Sulla piaga dell’Aids Benedetto XVI afferma con forza che “la Chiesa fa più di tutti gli altri … è l’unica istituzione veramente vicina alle persone, molto concretamente … come nessun altro si cura di tanti malati di Aids”. Ribadisce che “non si può risolvere il problema con la distribuzione di profilattici. Bisogna fare molto di più … Vi possono essere singoli casi giustificati” dall’intenzione di “diminuire il pericolo di contagio”. Ma “la Chiesa non considera i profilattici come la soluzione autentica e morale”.

Nel campo della morale sessuale sottolinea che la Chiesa deve esprimere “in modo nuovo” la positività del corpo e della sessualità, doni di Dio che vanno vissuti nella responsabilità e nella consapevolezza che “i sondaggi … non rappresentano … il criterio del vero e del giusto”.

Riguardo all’aborto rileva che “la società deruba se stessa delle sue grandi speranze” togliendo la vita ai bambini, che sono “persone umane”. Quanti bambini non nati, inoltre, “sarebbero potuti diventare geni, che avrebbero potuto donare al mondo cose nuove?”. Ribadisce quindi la posizione della Chiesa sul celibato (“Lo scandalo che suscita, sta anche nel fatto che mostra questo: che vi sono persone che vi credono”), sul sacerdozio delle donne (“c’è … una volontà del Signore per noi, alla quale ci atteniamo, anche se questo è faticoso e difficile nella cultura … di oggi”) e sull’omosessualità (“Il rispetto per la persona è assolutamente fondamentale e decisivo” ma non per questo “l’omosessualità diviene moralmente giusta”; inoltre “non è conciliabile con il ministero sacerdotale”).

Sui cattolici divorziati-risposati il Papa osserva che è un “problema molto difficile” che “deve essere ancora approfondito”. Si ribadisce che “il matrimonio contratto nella fede è indissolubile”; nello stesso tempo occorre “analizzare più a fondo la questione della validità dei matrimoni”, essere vicini a queste persone e invitarle a restare nella Chiesa anche in una situazione irregolare.

Dialogo con l’Islam. Il discorso di Ratisbona il 12 settembre 2006 – rileva - voleva essere “una lezione strettamente accademica, senza rendermi conto che il discorso di un Papa non viene considerato dal punto di vista accademico, ma da quello politico”. Fu “estrapolato un passo e dato ad esso un significato politico, che in realtà non aveva”. “E tuttavia quell’episodio … ha sortito effetti positivi …da quella controversia è scaturito un dialogo veramente molto intenso”. L’Islam – prosegue il Papa - deve chiarire due questioni: quelle del suo rapporto con la violenza e con la ragione. E poi la questione del diritto di cambiare la religione. “Questo è un aspetto che gli interlocutori islamici riconoscono con difficoltà. Chi è giunto alla verità, si dice, non può più tornare indietro”. “E’ importante restare in contatto intenso con tutte le forze dell’Islam che vogliono e possono dialogare”.

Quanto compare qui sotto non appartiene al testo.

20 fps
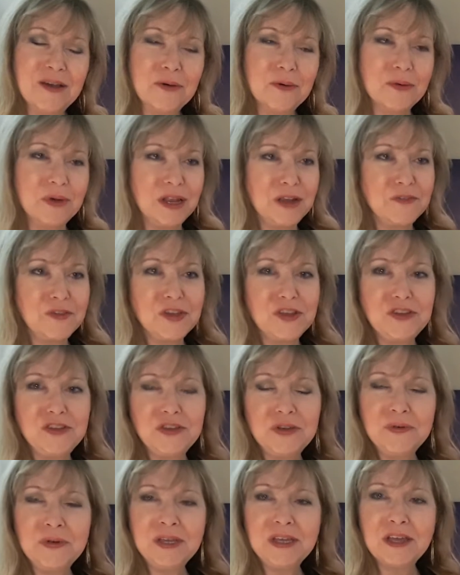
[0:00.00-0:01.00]
whatever you're
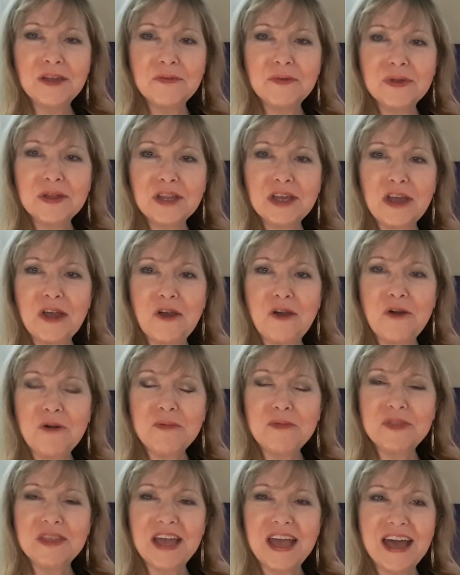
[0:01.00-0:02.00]
doing, I really
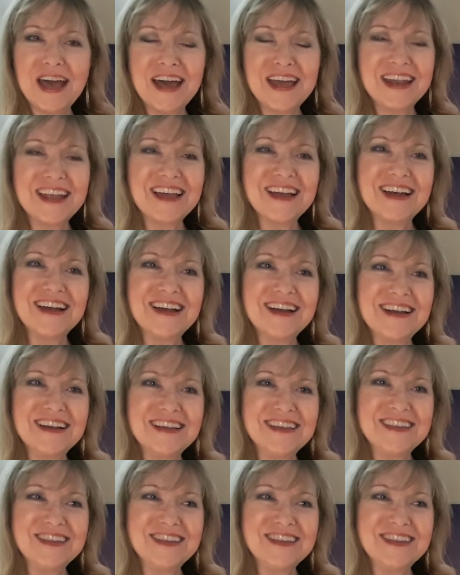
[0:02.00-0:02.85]
hope that uh,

Per quanto riguarda Pio XII e la decisione di riconoscerne le virtù eroiche il Papa afferma che “è stato uno dei grandi giusti e che, come nessun altro, ha salvato tanti e tanti ebrei”. Non fece “una protesta pubblica” – e ne soffrì molto - perché sapeva “quali sarebbero state le conseguenze”. “Si trattava … di migliaia di vite umane che solo in quel modo poterono essere salvate”.

Caso Williamson. Non avrebbe revocato la scomunica se avesse saputo che negava l’esistenza delle camere a gas. “Da parte nostra – ha ammesso - è stato un errore non studiare e non esaminare a sufficienza la questione”. “E’ stato un momento critico” che ha mostrato come faccia parte del “Cattolicesimo del nostro tempo che nella Germania cattolica esista un numero considerevole di persone che, per così dire, aspetta solo di poter colpire il Papa”.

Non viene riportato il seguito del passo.